◆ EXERCISE REQUIREMENTS ◆
Retype the whole listing that follows, with nothing added or left out.

◆ MATERIAL FOR THE TASK ◆
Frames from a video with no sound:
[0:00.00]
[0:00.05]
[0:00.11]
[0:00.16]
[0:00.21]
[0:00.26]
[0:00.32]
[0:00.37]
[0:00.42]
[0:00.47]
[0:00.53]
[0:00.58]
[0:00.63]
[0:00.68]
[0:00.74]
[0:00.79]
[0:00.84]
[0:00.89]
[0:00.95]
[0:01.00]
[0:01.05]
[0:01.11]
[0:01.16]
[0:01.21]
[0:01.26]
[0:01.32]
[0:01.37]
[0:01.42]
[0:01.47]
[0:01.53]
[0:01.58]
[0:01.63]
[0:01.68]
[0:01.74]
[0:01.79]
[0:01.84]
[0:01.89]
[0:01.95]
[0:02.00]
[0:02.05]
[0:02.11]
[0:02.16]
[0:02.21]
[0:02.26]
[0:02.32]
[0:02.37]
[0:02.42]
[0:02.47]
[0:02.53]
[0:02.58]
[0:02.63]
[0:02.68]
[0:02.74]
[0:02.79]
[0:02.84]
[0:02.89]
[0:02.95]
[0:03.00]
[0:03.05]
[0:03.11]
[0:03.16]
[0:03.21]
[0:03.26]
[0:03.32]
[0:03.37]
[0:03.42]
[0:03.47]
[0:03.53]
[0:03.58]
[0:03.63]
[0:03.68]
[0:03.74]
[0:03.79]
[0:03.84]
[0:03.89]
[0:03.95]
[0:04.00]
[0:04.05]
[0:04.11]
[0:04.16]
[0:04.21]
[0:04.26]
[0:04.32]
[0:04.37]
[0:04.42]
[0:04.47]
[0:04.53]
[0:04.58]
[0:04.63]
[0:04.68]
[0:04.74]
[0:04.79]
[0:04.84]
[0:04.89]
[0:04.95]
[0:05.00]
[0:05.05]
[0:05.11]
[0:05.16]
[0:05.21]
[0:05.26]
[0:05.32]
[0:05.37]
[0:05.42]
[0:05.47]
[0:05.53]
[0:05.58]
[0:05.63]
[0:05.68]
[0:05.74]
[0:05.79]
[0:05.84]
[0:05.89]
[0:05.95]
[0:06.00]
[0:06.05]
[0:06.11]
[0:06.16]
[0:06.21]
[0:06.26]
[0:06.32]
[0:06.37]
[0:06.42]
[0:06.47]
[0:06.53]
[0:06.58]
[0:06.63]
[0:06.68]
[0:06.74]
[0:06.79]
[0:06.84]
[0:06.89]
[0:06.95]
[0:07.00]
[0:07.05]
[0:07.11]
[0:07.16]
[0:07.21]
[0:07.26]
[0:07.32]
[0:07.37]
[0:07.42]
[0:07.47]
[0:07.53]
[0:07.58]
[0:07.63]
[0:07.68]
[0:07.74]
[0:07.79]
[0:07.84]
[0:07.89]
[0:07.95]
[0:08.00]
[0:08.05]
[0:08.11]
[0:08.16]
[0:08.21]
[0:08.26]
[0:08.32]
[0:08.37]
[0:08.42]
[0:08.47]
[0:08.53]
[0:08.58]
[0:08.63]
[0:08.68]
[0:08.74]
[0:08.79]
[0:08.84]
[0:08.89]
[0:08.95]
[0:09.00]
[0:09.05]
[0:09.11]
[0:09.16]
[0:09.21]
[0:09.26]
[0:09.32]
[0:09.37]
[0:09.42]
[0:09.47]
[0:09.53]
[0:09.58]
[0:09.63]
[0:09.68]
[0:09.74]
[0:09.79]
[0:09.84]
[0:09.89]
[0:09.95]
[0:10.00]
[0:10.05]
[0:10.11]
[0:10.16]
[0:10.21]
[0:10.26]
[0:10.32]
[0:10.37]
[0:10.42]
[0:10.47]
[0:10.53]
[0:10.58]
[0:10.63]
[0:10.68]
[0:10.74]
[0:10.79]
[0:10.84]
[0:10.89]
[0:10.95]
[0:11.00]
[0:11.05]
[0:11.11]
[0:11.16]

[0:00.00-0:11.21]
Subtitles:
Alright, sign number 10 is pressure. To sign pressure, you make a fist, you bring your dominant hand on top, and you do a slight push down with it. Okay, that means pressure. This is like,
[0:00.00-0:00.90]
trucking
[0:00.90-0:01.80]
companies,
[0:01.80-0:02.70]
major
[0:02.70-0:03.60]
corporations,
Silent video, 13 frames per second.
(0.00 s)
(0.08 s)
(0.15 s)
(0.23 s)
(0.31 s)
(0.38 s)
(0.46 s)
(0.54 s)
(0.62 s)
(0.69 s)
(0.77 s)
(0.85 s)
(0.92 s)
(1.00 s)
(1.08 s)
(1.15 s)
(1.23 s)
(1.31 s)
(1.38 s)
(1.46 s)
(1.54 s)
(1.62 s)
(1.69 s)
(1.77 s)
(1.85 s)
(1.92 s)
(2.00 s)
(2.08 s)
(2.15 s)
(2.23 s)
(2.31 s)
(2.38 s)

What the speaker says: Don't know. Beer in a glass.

◆ THE COMPLETED TASK ◆
Frames from a video with no sound:
[0:00.00]
[0:00.05]
[0:00.11]
[0:00.16]
[0:00.21]
[0:00.26]
[0:00.32]
[0:00.37]
[0:00.42]
[0:00.47]
[0:00.53]
[0:00.58]
[0:00.63]
[0:00.68]
[0:00.74]
[0:00.79]
[0:00.84]
[0:00.89]
[0:00.95]
[0:01.00]
[0:01.05]
[0:01.11]
[0:01.16]
[0:01.21]
[0:01.26]
[0:01.32]
[0:01.37]
[0:01.42]
[0:01.47]
[0:01.53]
[0:01.58]
[0:01.63]
[0:01.68]
[0:01.74]
[0:01.79]
[0:01.84]
[0:01.89]
[0:01.95]
[0:02.00]
[0:02.05]
[0:02.11]
[0:02.16]
[0:02.21]
[0:02.26]
[0:02.32]
[0:02.37]
[0:02.42]
[0:02.47]
[0:02.53]
[0:02.58]
[0:02.63]
[0:02.68]
[0:02.74]
[0:02.79]
[0:02.84]
[0:02.89]
[0:02.95]
[0:03.00]
[0:03.05]
[0:03.11]
[0:03.16]
[0:03.21]
[0:03.26]
[0:03.32]
[0:03.37]
[0:03.42]
[0:03.47]
[0:03.53]
[0:03.58]
[0:03.63]
[0:03.68]
[0:03.74]
[0:03.79]
[0:03.84]
[0:03.89]
[0:03.95]
[0:04.00]
[0:04.05]
[0:04.11]
[0:04.16]
[0:04.21]
[0:04.26]
[0:04.32]
[0:04.37]
[0:04.42]
[0:04.47]
[0:04.53]
[0:04.58]
[0:04.63]
[0:04.68]
[0:04.74]
[0:04.79]
[0:04.84]
[0:04.89]
[0:04.95]
[0:05.00]
[0:05.05]
[0:05.11]
[0:05.16]
[0:05.21]
[0:05.26]
[0:05.32]
[0:05.37]
[0:05.42]
[0:05.47]
[0:05.53]
[0:05.58]
[0:05.63]
[0:05.68]
[0:05.74]
[0:05.79]
[0:05.84]
[0:05.89]
[0:05.95]
[0:06.00]
[0:06.05]
[0:06.11]
[0:06.16]
[0:06.21]
[0:06.26]
[0:06.32]
[0:06.37]
[0:06.42]
[0:06.47]
[0:06.53]
[0:06.58]
[0:06.63]
[0:06.68]
[0:06.74]
[0:06.79]
[0:06.84]
[0:06.89]
[0:06.95]
[0:07.00]
[0:07.05]
[0:07.11]
[0:07.16]
[0:07.21]
[0:07.26]
[0:07.32]
[0:07.37]
[0:07.42]
[0:07.47]
[0:07.53]
[0:07.58]
[0:07.63]
[0:07.68]
[0:07.74]
[0:07.79]
[0:07.84]
[0:07.89]
[0:07.95]
[0:08.00]
[0:08.05]
[0:08.11]
[0:08.16]
[0:08.21]
[0:08.26]
[0:08.32]
[0:08.37]
[0:08.42]
[0:08.47]
[0:08.53]
[0:08.58]
[0:08.63]
[0:08.68]
[0:08.74]
[0:08.79]
[0:08.84]
[0:08.89]
[0:08.95]
[0:09.00]
[0:09.05]
[0:09.11]
[0:09.16]
[0:09.21]
[0:09.26]
[0:09.32]
[0:09.37]
[0:09.42]
[0:09.47]
[0:09.53]
[0:09.58]
[0:09.63]
[0:09.68]
[0:09.74]
[0:09.79]
[0:09.84]
[0:09.89]
[0:09.95]
[0:10.00]
[0:10.05]
[0:10.11]
[0:10.16]
[0:10.21]
[0:10.26]
[0:10.32]
[0:10.37]
[0:10.42]
[0:10.47]
[0:10.53]
[0:10.58]
[0:10.63]
[0:10.68]
[0:10.74]
[0:10.79]
[0:10.84]
[0:10.89]
[0:10.95]
[0:11.00]
[0:11.05]
[0:11.11]
[0:11.16]

[0:00.00-0:11.21]
Subtitles:
Alright, sign number 10 is pressure. To sign pressure, you make a fist, you bring your dominant hand on top, and you do a slight push down with it. Okay, that means pressure. This is like,
[0:00.00-0:00.90]
trucking
[0:00.90-0:01.80]
companies,
[0:01.80-0:02.70]
major
[0:02.70-0:03.60]
corporations,
Silent video, 13 frames per second.
(0.00 s)
(0.08 s)
(0.15 s)
(0.23 s)
(0.31 s)
(0.38 s)
(0.46 s)
(0.54 s)
(0.62 s)
(0.69 s)
(0.77 s)
(0.85 s)
(0.92 s)
(1.00 s)
(1.08 s)
(1.15 s)
(1.23 s)
(1.31 s)
(1.38 s)
(1.46 s)
(1.54 s)
(1.62 s)
(1.69 s)
(1.77 s)
(1.85 s)
(1.92 s)
(2.00 s)
(2.08 s)
(2.15 s)
(2.23 s)
(2.31 s)
(2.38 s)

What the speaker says: Don't know. Beer in a glass.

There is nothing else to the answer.